Stored data:
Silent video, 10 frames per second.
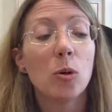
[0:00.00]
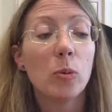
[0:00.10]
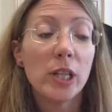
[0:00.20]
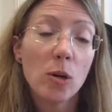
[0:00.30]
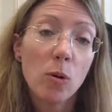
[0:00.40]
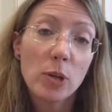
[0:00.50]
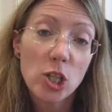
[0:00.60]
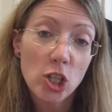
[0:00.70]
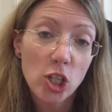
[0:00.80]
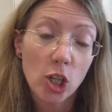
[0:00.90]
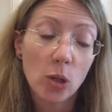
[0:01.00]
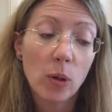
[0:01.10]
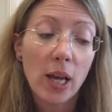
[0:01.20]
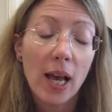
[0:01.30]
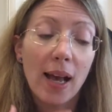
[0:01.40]
we know what we should do
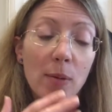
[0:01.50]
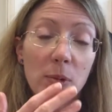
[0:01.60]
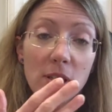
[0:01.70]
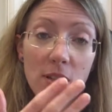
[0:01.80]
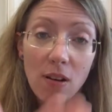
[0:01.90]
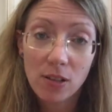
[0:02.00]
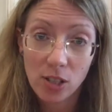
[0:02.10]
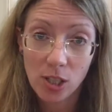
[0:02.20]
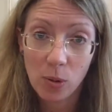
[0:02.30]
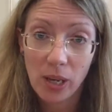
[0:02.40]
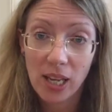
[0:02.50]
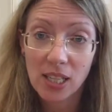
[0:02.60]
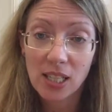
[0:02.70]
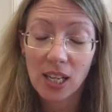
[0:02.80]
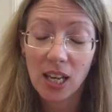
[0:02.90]
and we start to do
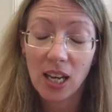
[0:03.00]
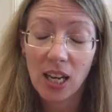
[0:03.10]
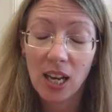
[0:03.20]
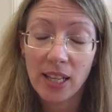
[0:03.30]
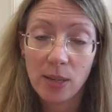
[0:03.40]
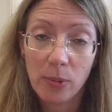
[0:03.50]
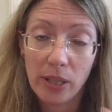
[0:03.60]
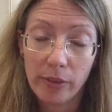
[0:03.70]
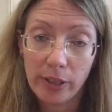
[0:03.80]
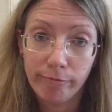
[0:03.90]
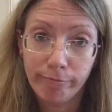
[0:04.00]
it and then we give in.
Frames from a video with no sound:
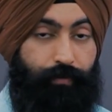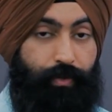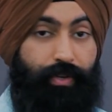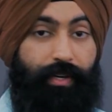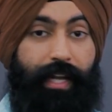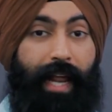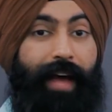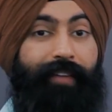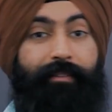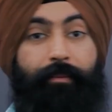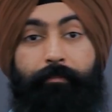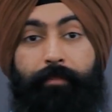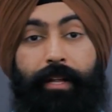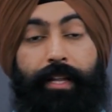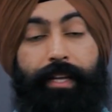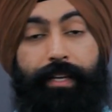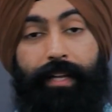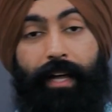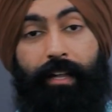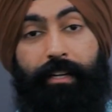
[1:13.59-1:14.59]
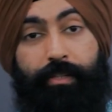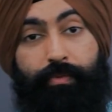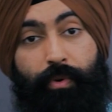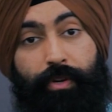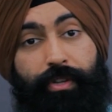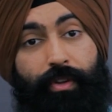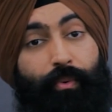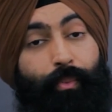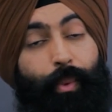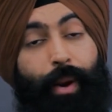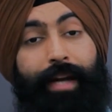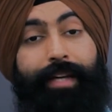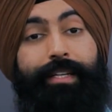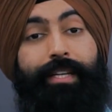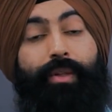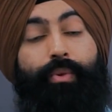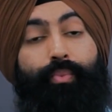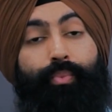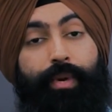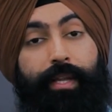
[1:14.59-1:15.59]
You could have a million dollars worth of
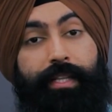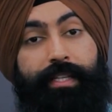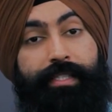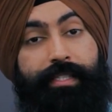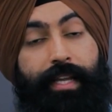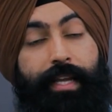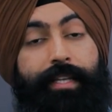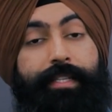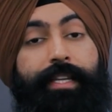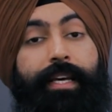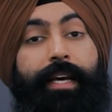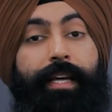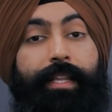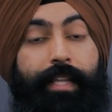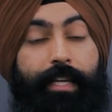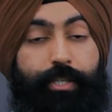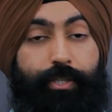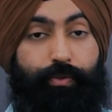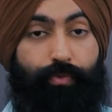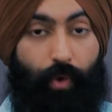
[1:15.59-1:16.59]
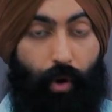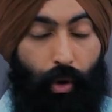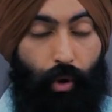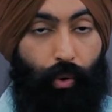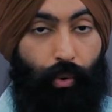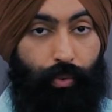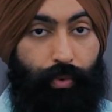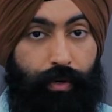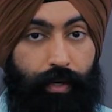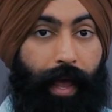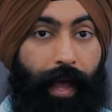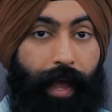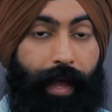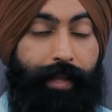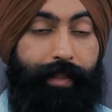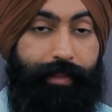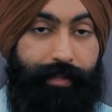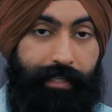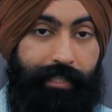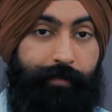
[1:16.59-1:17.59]
rental real estate that you own.
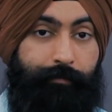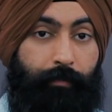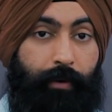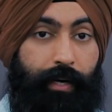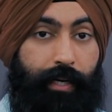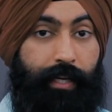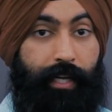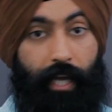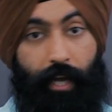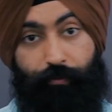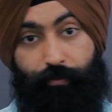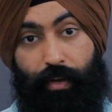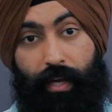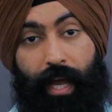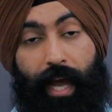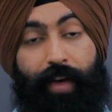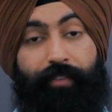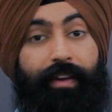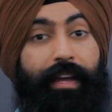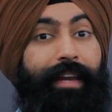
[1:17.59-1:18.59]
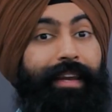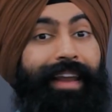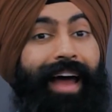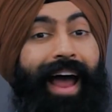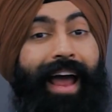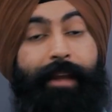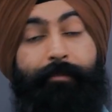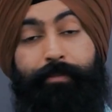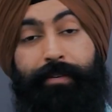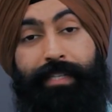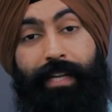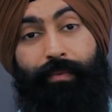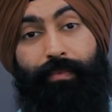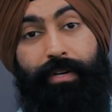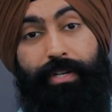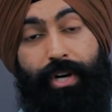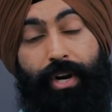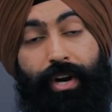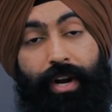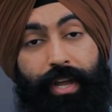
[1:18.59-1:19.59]
And this money, if you have a 9%
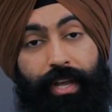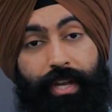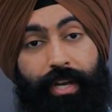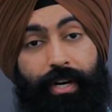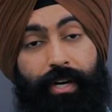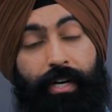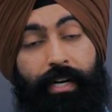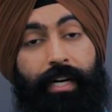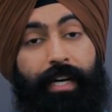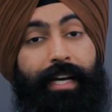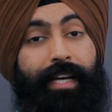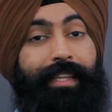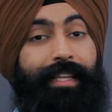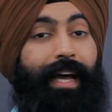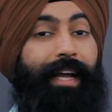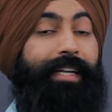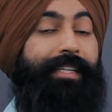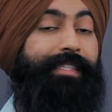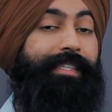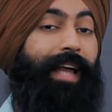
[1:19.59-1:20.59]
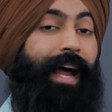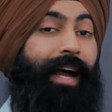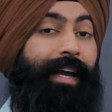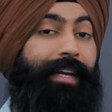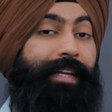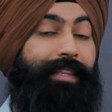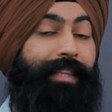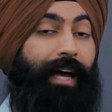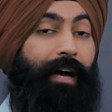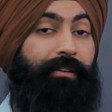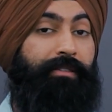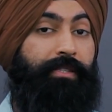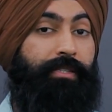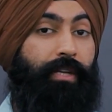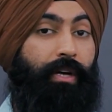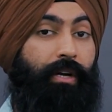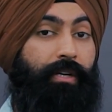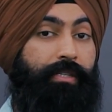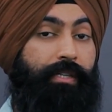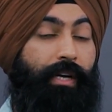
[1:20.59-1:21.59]
return a year, that is
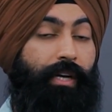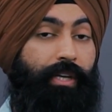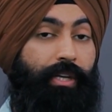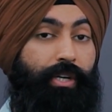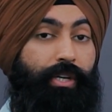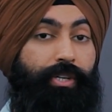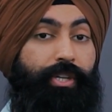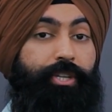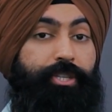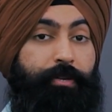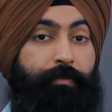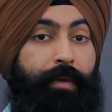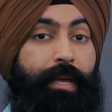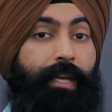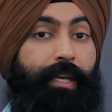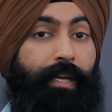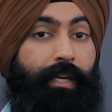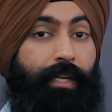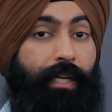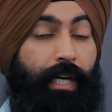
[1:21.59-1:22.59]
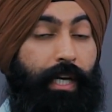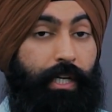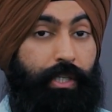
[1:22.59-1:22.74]
$90,000 a year that you're making.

[ASSIGNED TASK]:
Word for word, repeat the data above with the pictures left out.

[REPLY]:
Silent video, 10 frames per second.
[0:00.00]
[0:00.10]
[0:00.20]
[0:00.30]
[0:00.40]
[0:00.50]
[0:00.60]
[0:00.70]
[0:00.80]
[0:00.90]
[0:01.00]
[0:01.10]
[0:01.20]
[0:01.30]
[0:01.40]
we know what we should do
[0:01.50]
[0:01.60]
[0:01.70]
[0:01.80]
[0:01.90]
[0:02.00]
[0:02.10]
[0:02.20]
[0:02.30]
[0:02.40]
[0:02.50]
[0:02.60]
[0:02.70]
[0:02.80]
[0:02.90]
and we start to do
[0:03.00]
[0:03.10]
[0:03.20]
[0:03.30]
[0:03.40]
[0:03.50]
[0:03.60]
[0:03.70]
[0:03.80]
[0:03.90]
[0:04.00]
it and then we give in.
Frames from a video with no sound:
[1:13.59-1:14.59]
[1:14.59-1:15.59]
You could have a million dollars worth of
[1:15.59-1:16.59]
[1:16.59-1:17.59]
rental real estate that you own.
[1:17.59-1:18.59]
[1:18.59-1:19.59]
And this money, if you have a 9%
[1:19.59-1:20.59]
[1:20.59-1:21.59]
return a year, that is
[1:21.59-1:22.59]
[1:22.59-1:22.74]
$90,000 a year that you're making.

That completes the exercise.